It’s not quite rocket science
20180108 Creel Walton

In November of last year, I had the opportunity to travel to Mexico and visit a couple of their Pueblos Magicos or Magical Cities (Creel and Casa Grandes). Our tour guide explained what these towns were and a little about the Programa Pueblos Magicos. From what he told us, it seemed like a decent idea to increase tourism and local business opportunities. I began to wonder if we couldn’t do something like this back in Canada, or Ontario or even North Bay.

There are ‘magical’ cities and towns all over the world as I soon discovered using Google. Rome, Venice, and Florence are called Magical Cities. What, I wondered was different in Mexico? Certainly, these small towns could not compete with Rome or Florence in attracting tourists. However, there was much more than tourism involved in the idea used in Mexico. A definition of a Pueblos Magicos is a place with symbolism, legends, history, important dates and daily events that display its social and cultural traditions all brought together in the name of tourism and the economy.

The idea in Mexico was to finance and support towns near the popular seaside resorts to encourage people to visit places inside Mexico, spend some tourist dollars and perhaps learn a little more about the interior of the country and its history.

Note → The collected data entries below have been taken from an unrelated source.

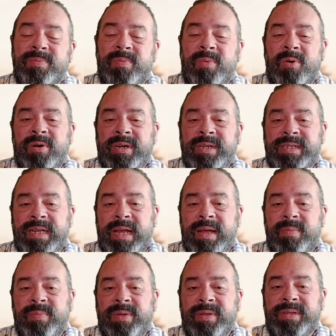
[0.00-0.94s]
more
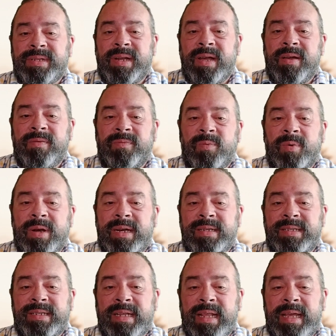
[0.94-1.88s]
examples of what
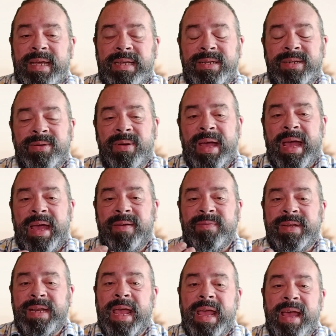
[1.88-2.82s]
it's like to have
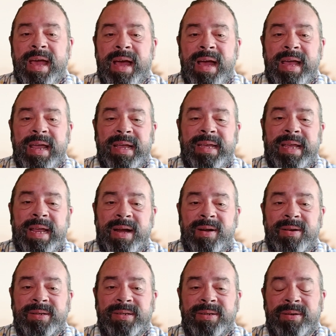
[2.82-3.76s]
an AI
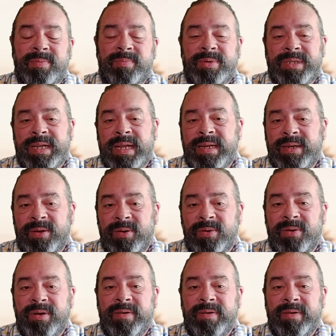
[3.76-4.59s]
character present your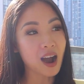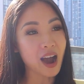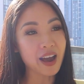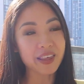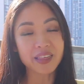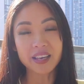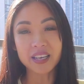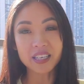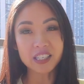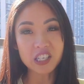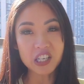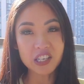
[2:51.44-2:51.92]

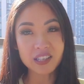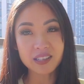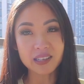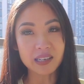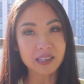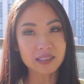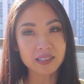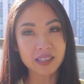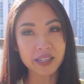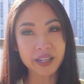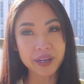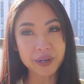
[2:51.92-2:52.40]
I think it just
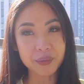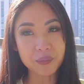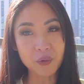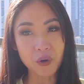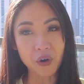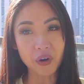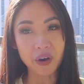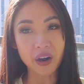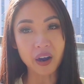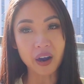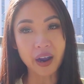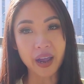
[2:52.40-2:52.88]
needs clean
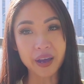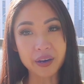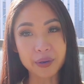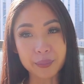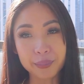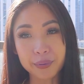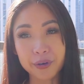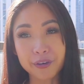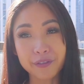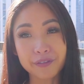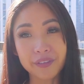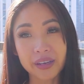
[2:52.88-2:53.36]
water and
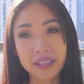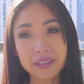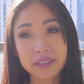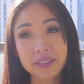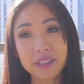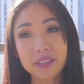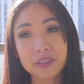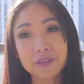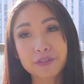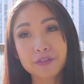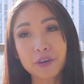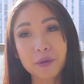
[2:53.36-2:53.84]
it
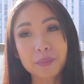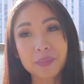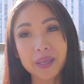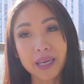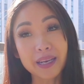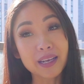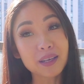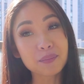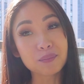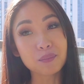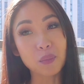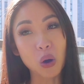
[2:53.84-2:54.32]
prevents it from
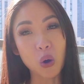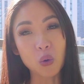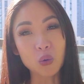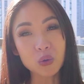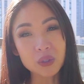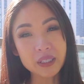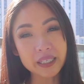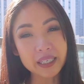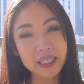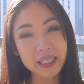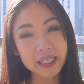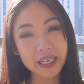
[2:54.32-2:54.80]
getting
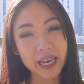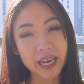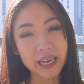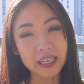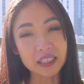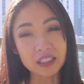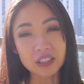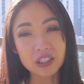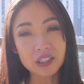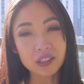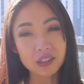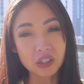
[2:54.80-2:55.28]
moldy
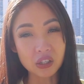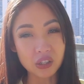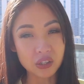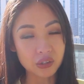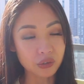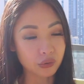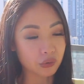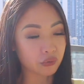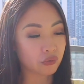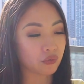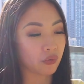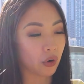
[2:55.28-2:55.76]
and
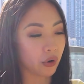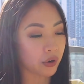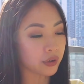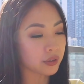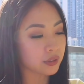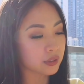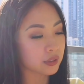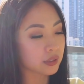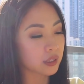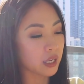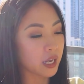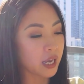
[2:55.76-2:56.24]
just
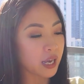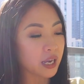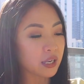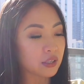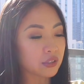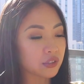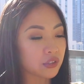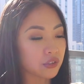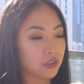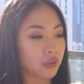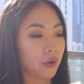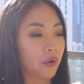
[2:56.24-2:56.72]
gross.
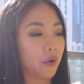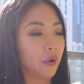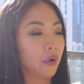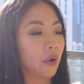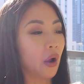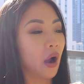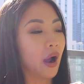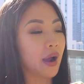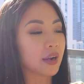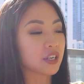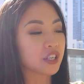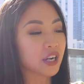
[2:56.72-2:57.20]
So
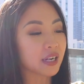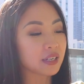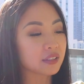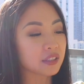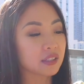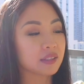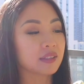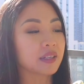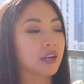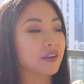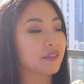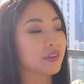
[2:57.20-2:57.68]
I
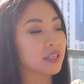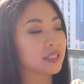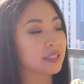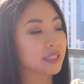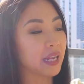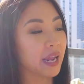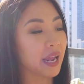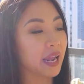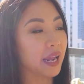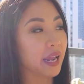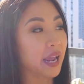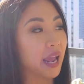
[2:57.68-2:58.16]
change this every
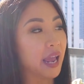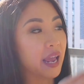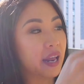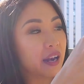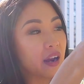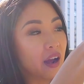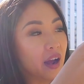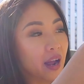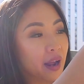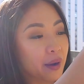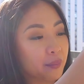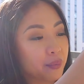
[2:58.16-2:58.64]
day,
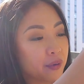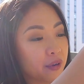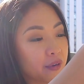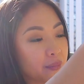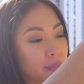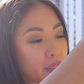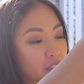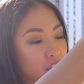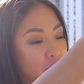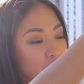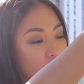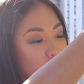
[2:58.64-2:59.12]
and I pretty
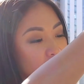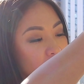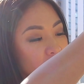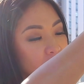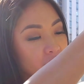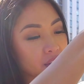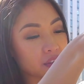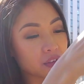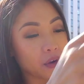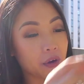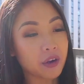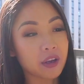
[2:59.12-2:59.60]
much
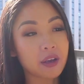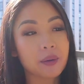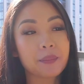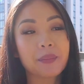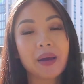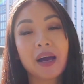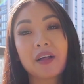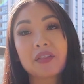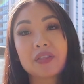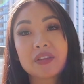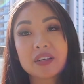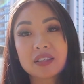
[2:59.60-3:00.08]
just soak
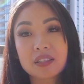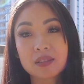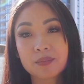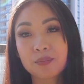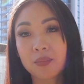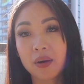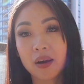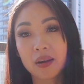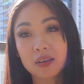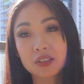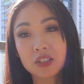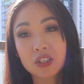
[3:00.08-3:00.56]
about this
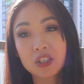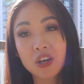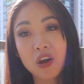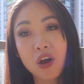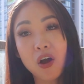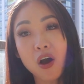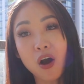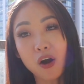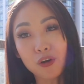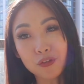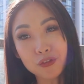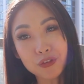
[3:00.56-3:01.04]
much
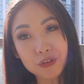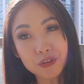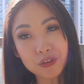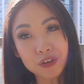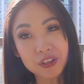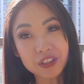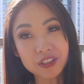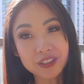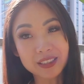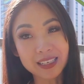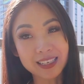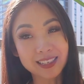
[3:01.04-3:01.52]
of the
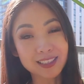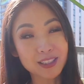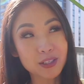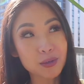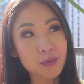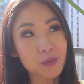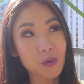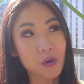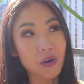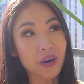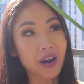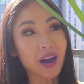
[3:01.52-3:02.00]
roots
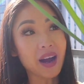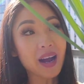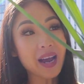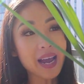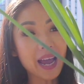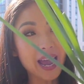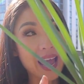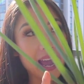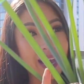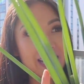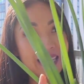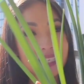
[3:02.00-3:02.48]
into water,
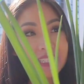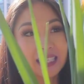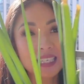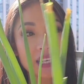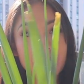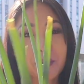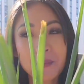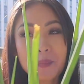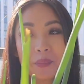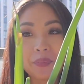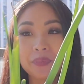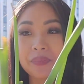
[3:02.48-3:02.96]
and
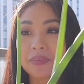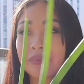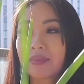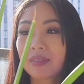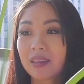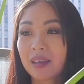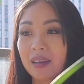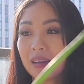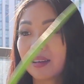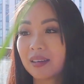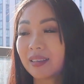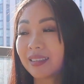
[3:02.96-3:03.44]

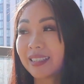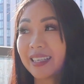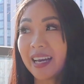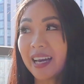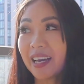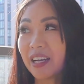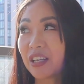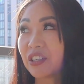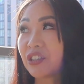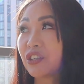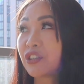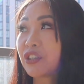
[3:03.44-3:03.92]

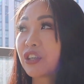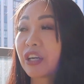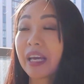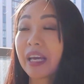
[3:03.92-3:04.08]
yeah, you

This would encourage local craftsmen, restaurant owners, eco tourism sites, and festival entrepreneurs. It sounded like Summer in the Park on a year-around basis. However, upon reading the objectives and criteria for the Programa Pueblos Magicos I realized we had some problematic blanks. Like no Mayan buildings or even old Spanish structures to show off. Our historical figures are not well known: we have no Pancho Villa or Zorro.

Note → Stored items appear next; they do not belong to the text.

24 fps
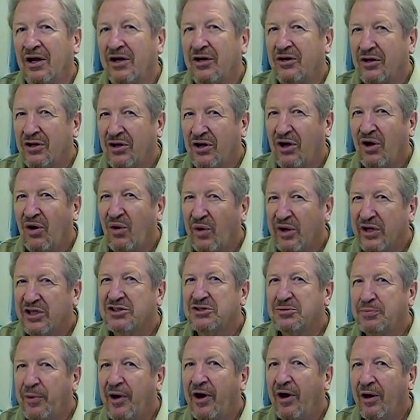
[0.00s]
to go
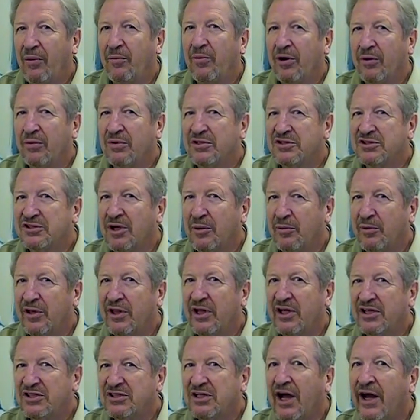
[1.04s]
experiment with some of
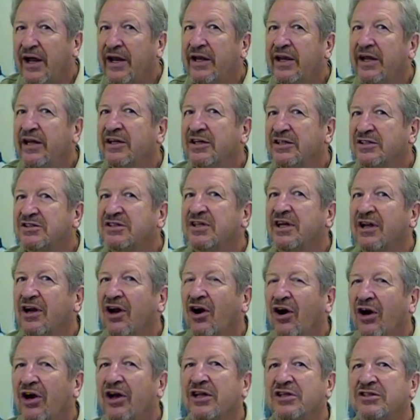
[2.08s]
these ideas that
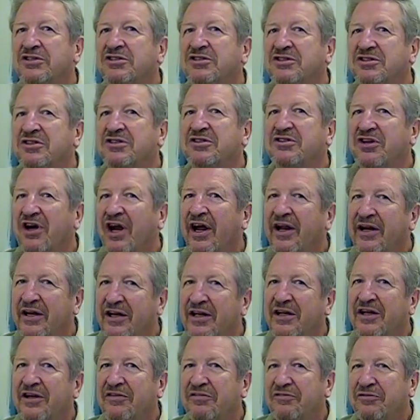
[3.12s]
artists are trying
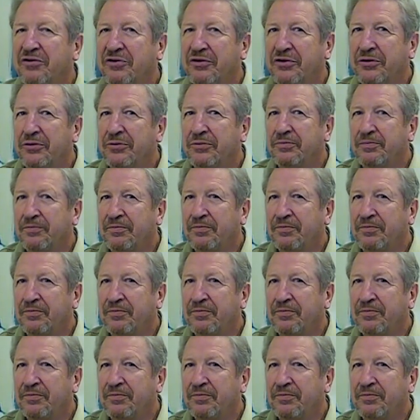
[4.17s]
to give to you.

Then by happenstance I read several articles about Estonia and wondered if there wasn’t an opportunity for a different kind of Magico City. While Mexico was building on its past history, Estonia is building for the future with its computerization and digital wizardry that some might find magical. Without going into details, what they are doing in Estonia would boggle the minds of those people in Ottawa who are struggling to get the Phoenix payroll system operational. For your own edification, Google Estonia and their computer systems - an article in the New Yorker is a good jumping-off point.

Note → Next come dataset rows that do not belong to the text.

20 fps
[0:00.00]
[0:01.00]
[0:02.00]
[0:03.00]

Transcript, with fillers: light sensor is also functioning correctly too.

What I began to think was maybe we need a combination of the Mexican plan and the Estonian experiment in computerization. While I think the Mexicans might have created too many Magico towns, I think we could start with three magical towns in Ontario. My thoughts are that we could customize and implement many of the programs Estonia is using (no need to reinvent the wheel) in three smaller cities as incubator cities. Once we have the programs running successfully, we scale them upwards to larger towns and eventually to Toronto. (I know this is contrary to the usual pattern of building something in Toronto and expecting it to fit in North Bay, but what the heck.)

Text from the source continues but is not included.